Stuart Broad lays a memorial at the war-time grave of the former England bowler, Colin Blythe Getty Images

The England cricket team have arrived back in the country after a two-day visit to Flanders Field in Belgium, as part of their preparations for the forthcoming Ashes campaign against Australia.

The 16-man Ashes party and management team visited war graves, laid wreathes at the famous Menin Gate in Ypres and took part in a memorial service to commemorate those servicemen who lost their lives in World War One.

The team began their visit by attending a service at the Oxford Road cemetery close to Ypres where a special tribute was paid to those England cricketers who perished in the conflict. As part of the service, Stuart Broad laid a specially made stone cricket ball at the graveside of former Kent and England left-arm spinner Colin Blythe, who took 100 wickets in 19 Tests, but died at Passchendaele in 1917.

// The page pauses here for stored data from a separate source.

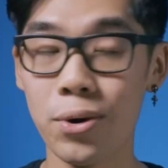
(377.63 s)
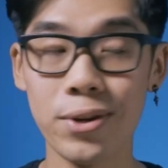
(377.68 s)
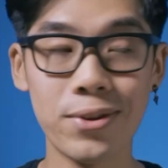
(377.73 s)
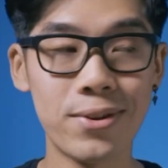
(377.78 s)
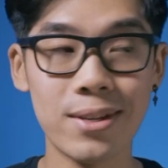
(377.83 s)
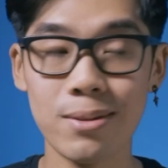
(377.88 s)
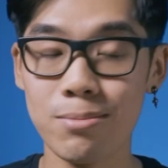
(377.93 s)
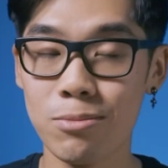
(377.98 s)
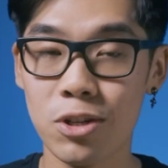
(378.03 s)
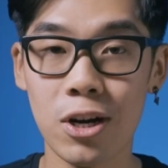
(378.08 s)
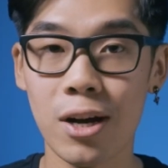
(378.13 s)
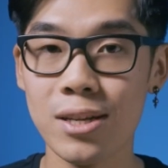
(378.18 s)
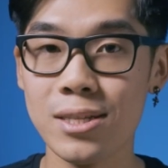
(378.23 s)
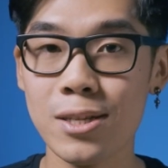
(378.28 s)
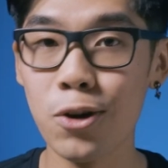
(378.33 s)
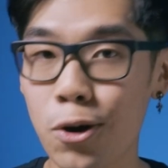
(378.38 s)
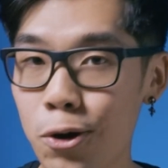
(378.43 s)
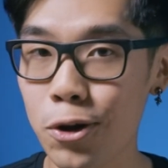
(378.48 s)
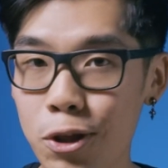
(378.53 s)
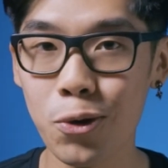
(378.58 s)
Or you can
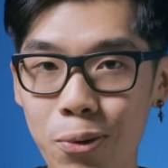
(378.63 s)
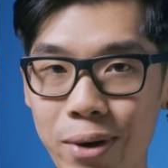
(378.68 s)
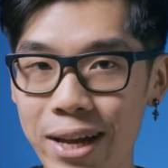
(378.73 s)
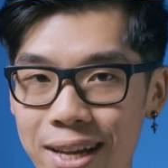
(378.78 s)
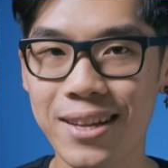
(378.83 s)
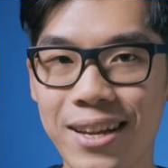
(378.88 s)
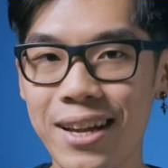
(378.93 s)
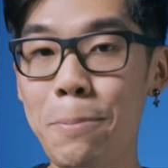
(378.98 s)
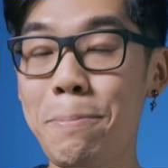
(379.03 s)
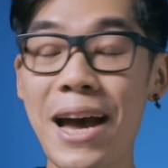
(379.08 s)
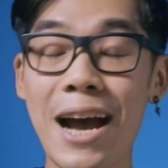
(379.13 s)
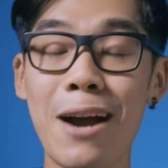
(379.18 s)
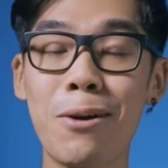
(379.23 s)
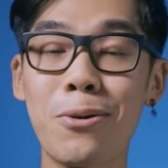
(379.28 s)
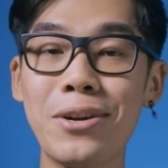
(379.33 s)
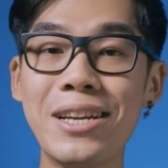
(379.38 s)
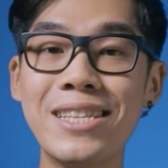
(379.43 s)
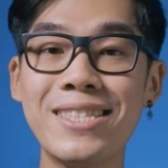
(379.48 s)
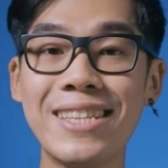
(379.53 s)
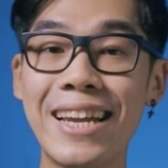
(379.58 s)
cause an earthquake. The
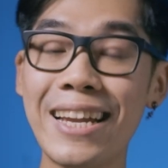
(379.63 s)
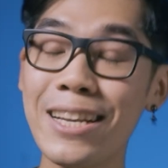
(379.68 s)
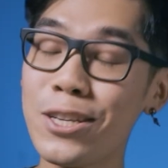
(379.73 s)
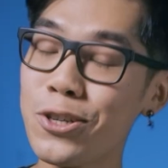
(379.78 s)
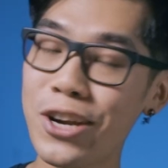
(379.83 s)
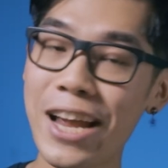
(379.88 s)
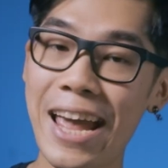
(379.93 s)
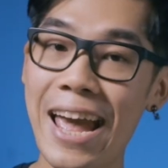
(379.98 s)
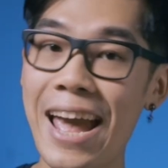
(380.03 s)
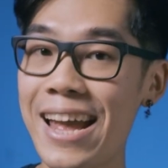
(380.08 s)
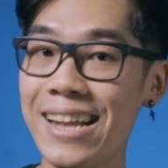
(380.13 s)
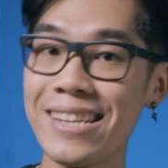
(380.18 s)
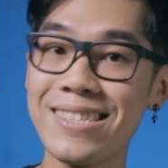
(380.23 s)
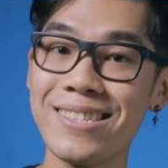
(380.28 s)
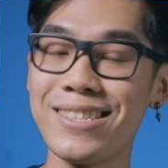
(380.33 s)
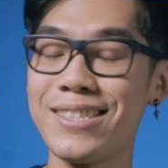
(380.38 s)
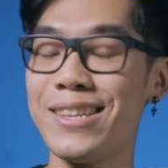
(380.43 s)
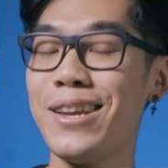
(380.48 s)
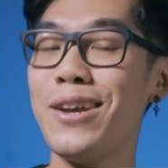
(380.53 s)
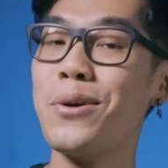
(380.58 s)
power is in your
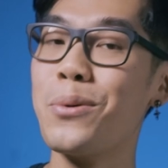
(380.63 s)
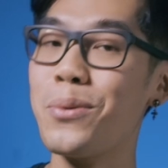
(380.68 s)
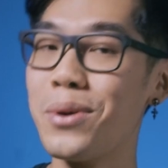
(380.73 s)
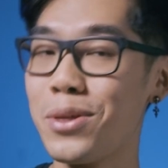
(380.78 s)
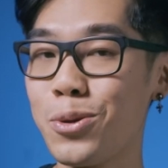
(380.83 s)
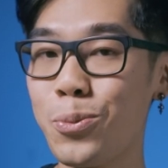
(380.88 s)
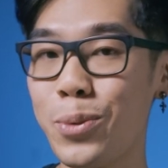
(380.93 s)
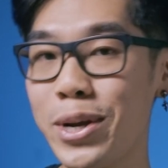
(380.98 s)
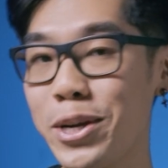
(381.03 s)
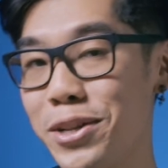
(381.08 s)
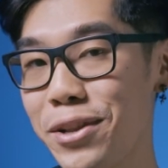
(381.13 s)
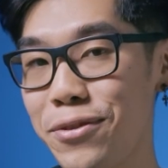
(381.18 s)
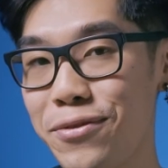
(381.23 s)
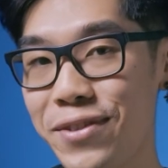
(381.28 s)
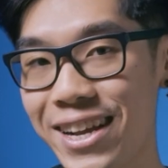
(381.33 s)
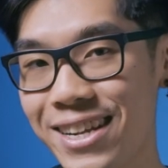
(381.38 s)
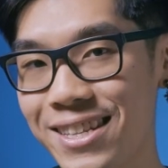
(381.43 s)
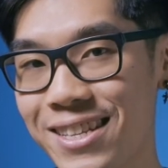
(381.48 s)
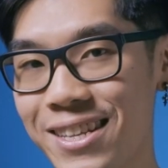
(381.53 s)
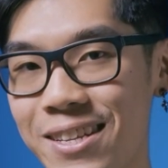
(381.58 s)
hands with the wiggle
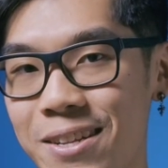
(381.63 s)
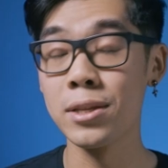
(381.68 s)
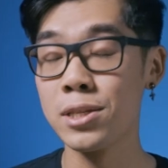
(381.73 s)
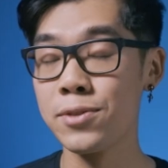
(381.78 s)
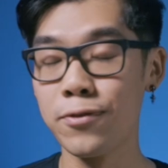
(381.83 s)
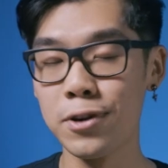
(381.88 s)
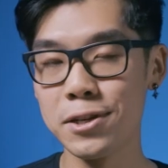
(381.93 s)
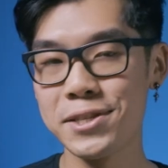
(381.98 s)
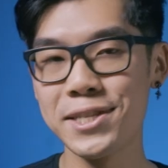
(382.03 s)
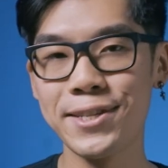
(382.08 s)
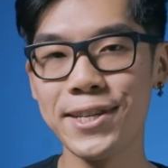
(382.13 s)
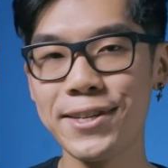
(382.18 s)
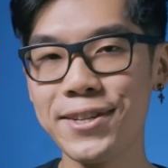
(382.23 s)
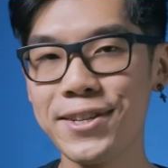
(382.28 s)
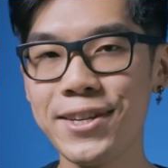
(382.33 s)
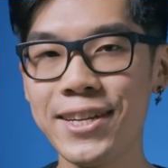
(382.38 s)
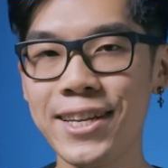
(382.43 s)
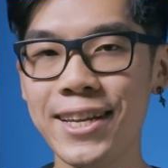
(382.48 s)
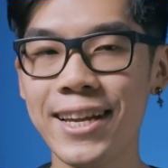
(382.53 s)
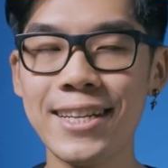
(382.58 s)
effect. With its
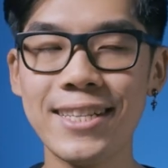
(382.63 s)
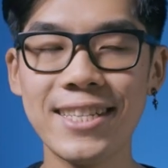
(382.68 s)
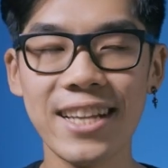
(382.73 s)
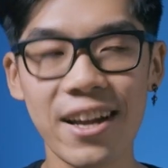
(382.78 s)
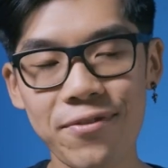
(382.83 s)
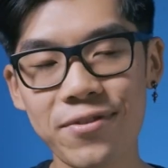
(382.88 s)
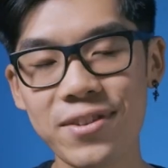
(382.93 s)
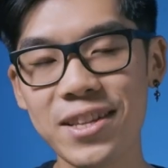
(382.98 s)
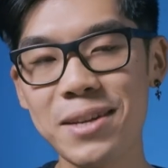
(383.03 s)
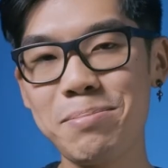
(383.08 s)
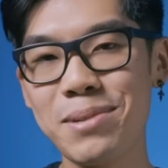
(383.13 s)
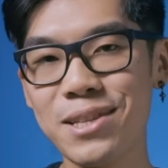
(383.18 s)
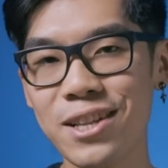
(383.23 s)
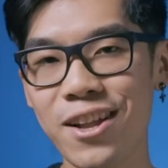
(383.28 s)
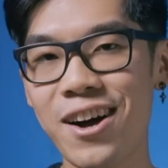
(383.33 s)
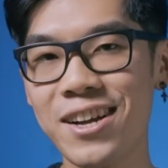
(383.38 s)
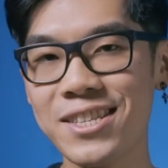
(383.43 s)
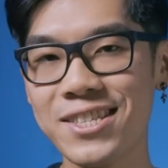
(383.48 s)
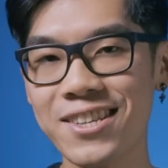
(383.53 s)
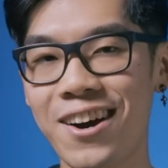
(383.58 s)
versatility, it definitely
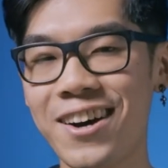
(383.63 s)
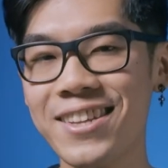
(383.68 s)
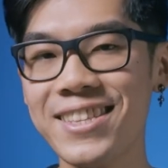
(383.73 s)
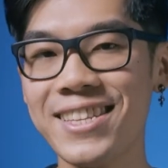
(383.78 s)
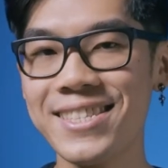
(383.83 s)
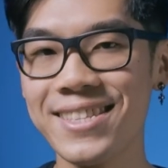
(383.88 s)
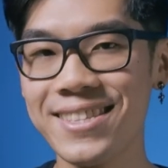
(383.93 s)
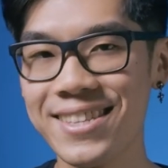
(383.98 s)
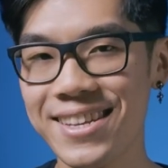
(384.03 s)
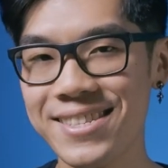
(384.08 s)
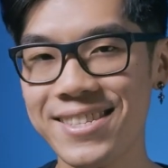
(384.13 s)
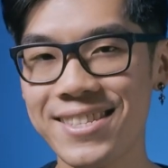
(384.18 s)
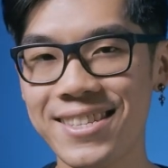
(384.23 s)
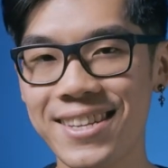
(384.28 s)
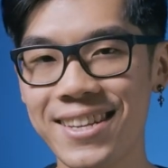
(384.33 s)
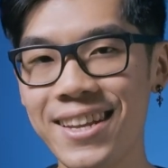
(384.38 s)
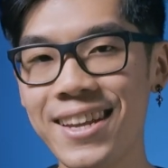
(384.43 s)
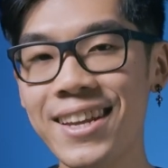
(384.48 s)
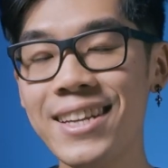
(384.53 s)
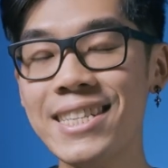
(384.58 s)
belongs on this
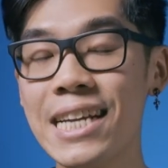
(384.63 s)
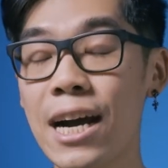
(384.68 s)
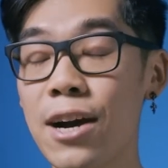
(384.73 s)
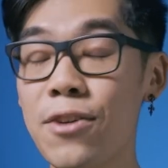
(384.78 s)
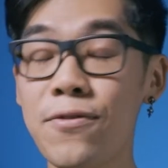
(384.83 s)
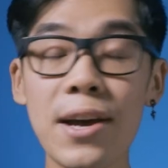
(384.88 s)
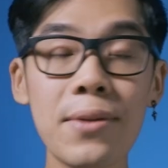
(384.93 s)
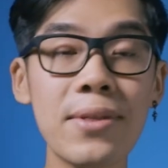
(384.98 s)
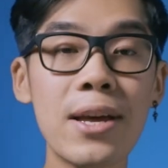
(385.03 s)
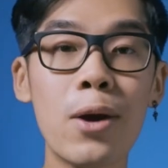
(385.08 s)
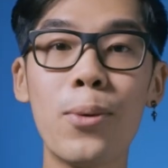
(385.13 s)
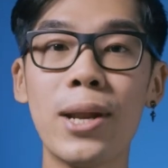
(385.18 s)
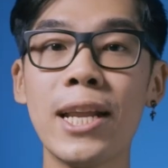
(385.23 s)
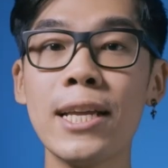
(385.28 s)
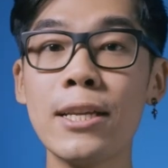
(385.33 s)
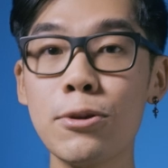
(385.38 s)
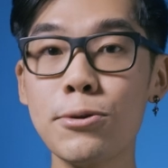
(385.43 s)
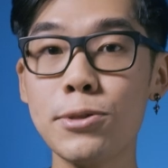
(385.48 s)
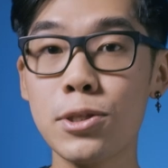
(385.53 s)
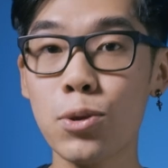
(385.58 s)
list. Now I found that when
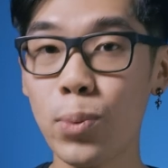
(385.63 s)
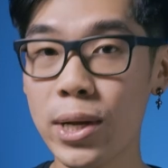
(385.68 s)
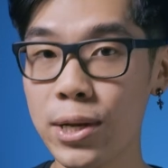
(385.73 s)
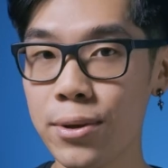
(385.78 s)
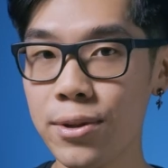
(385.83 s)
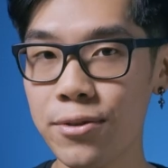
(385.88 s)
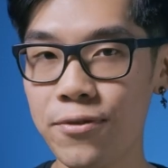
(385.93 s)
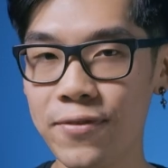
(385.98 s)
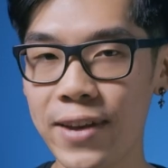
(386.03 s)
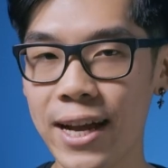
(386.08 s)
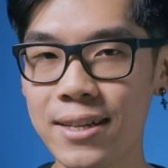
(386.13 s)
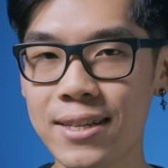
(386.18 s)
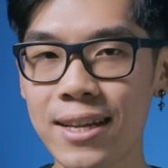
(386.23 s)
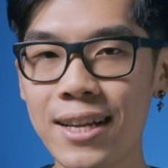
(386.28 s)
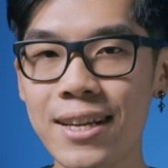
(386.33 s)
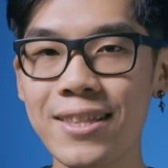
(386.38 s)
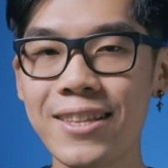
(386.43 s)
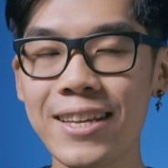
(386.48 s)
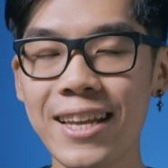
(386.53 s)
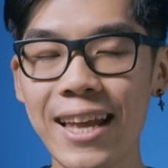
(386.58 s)
I used the wiggle effect,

The team also visited the Tyne Cot cemetery where more than 12,000 Allied soldiers are buried and attended the daily service held at the Menin Gate where wreathes were laid by Andrew Strauss, Ravi Bopara and Alastair Cook before 'The Last Post' was played and singer Sean Ruane delivered a rendition of 'Jerusalem.' The two-day visit concluded with an opportunity for the players to see trenches preserved from the war.

England's captain, Andrew Strauss, said: "It's important to take a step back from cricket at times and this visit was a deeply moving and humbling experience for all of the players and management. We learned a great deal about the sacrifices made by a previous generation of England cricketers and I would like to thank the people for making us so welcome."

England's coach, Andy Flower, said: "This visit was part of ongoing efforts designed to broaden horizons and learn more about the role of leadership and team ethics. Everyone came away from the visit with a greater understanding of what it really means to stand shoulder to shoulder and fight for your country. We hope it will help strengthen our own bonds within the team as we prepare for what should be a very exciting Ashes series."

The trip followed on from similar bonding exercises undertaken by Australian squads in the run-up to previous Ashes series in England. In 2001 under Steve Waugh, the players visited Gallipoli, where thousands of Anzac soldiers lost their lives in 1915, and where a famous game of cricket was played out in the full view of Turkish troops to provide cover for a mass evacuation. Four years later in 2005, Ricky Ponting's men visited the Somme.

Richard Kellaway, Director General of the Commonwealth War Graves Commission, said: "The Commission is delighted that the England cricket team has taken the time to remember the sacrifice of Colin Blythe and countless other Commonwealth sportsmen who made the ultimate sacrifice. People can learn more by visiting the Commission's cricket exhibitions at Ieper and at the Old Library in Cardiff."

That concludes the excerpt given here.